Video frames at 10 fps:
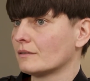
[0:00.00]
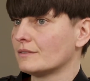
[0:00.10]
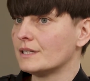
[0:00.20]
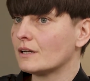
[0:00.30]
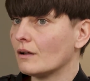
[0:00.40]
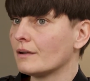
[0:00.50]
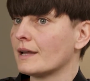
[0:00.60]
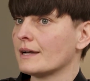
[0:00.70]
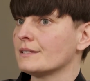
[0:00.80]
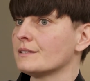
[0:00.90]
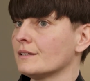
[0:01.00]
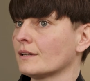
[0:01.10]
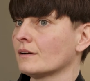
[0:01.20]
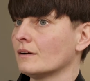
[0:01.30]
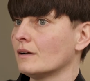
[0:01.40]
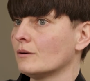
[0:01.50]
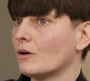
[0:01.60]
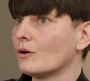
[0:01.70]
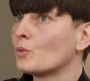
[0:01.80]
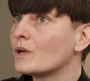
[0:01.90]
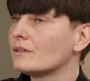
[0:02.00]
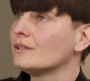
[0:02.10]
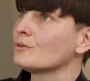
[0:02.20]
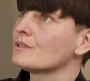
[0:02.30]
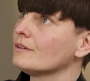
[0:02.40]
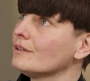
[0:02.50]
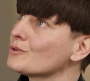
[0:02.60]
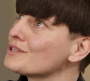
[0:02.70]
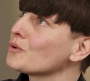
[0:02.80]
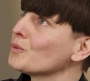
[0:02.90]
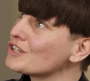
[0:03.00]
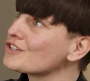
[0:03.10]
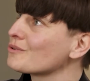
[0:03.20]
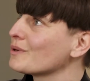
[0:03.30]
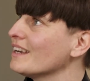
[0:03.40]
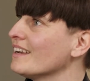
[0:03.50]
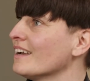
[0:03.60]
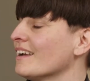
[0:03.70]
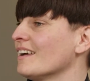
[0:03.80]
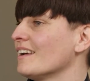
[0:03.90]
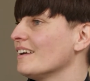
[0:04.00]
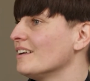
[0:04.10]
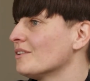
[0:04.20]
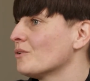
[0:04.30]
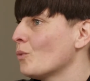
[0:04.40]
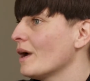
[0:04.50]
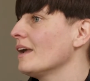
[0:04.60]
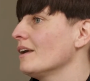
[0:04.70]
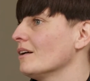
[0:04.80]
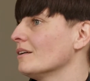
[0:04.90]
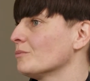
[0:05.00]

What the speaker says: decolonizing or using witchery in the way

+ + + + +

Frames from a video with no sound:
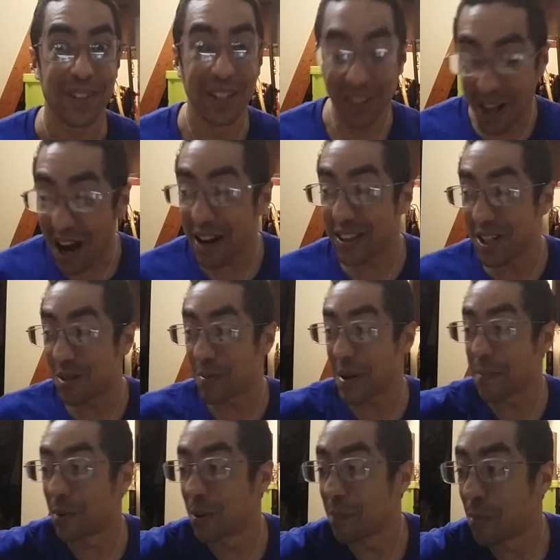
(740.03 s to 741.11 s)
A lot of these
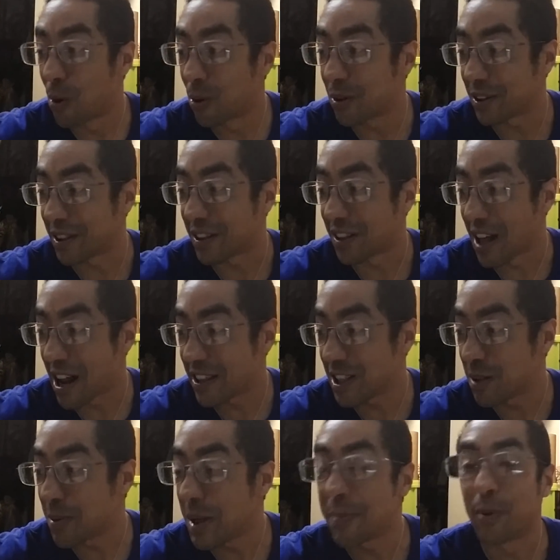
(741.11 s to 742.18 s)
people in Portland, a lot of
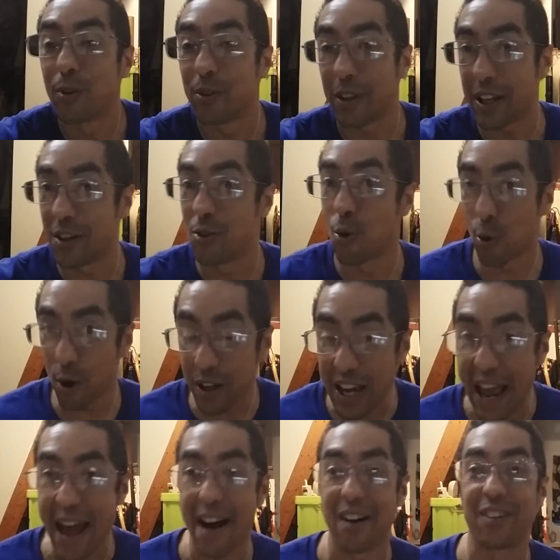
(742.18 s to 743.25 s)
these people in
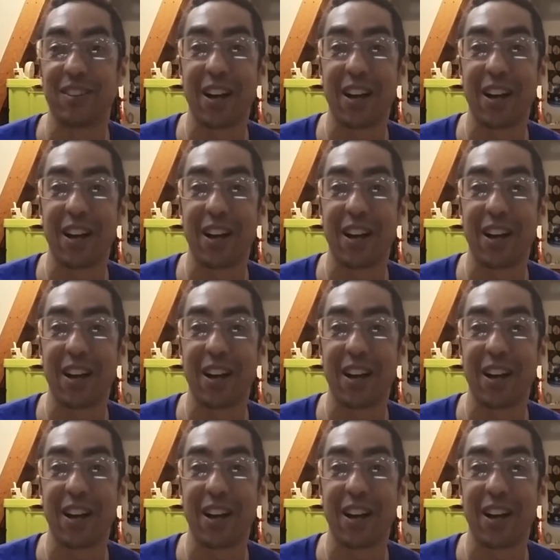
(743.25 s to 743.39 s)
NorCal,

+ + + + +

**Task to complete**
With the pictures removed, print only the lines starting at the line that has "Video frames at" and ending at the line that has "What the speaker", both ends included, exactly as they stand above.

**Problem solution**
Video frames at 10 fps:
[0:00.00]
[0:00.10]
[0:00.20]
[0:00.30]
[0:00.40]
[0:00.50]
[0:00.60]
[0:00.70]
[0:00.80]
[0:00.90]
[0:01.00]
[0:01.10]
[0:01.20]
[0:01.30]
[0:01.40]
[0:01.50]
[0:01.60]
[0:01.70]
[0:01.80]
[0:01.90]
[0:02.00]
[0:02.10]
[0:02.20]
[0:02.30]
[0:02.40]
[0:02.50]
[0:02.60]
[0:02.70]
[0:02.80]
[0:02.90]
[0:03.00]
[0:03.10]
[0:03.20]
[0:03.30]
[0:03.40]
[0:03.50]
[0:03.60]
[0:03.70]
[0:03.80]
[0:03.90]
[0:04.00]
[0:04.10]
[0:04.20]
[0:04.30]
[0:04.40]
[0:04.50]
[0:04.60]
[0:04.70]
[0:04.80]
[0:04.90]
[0:05.00]

What the speaker says: decolonizing or using witchery in the way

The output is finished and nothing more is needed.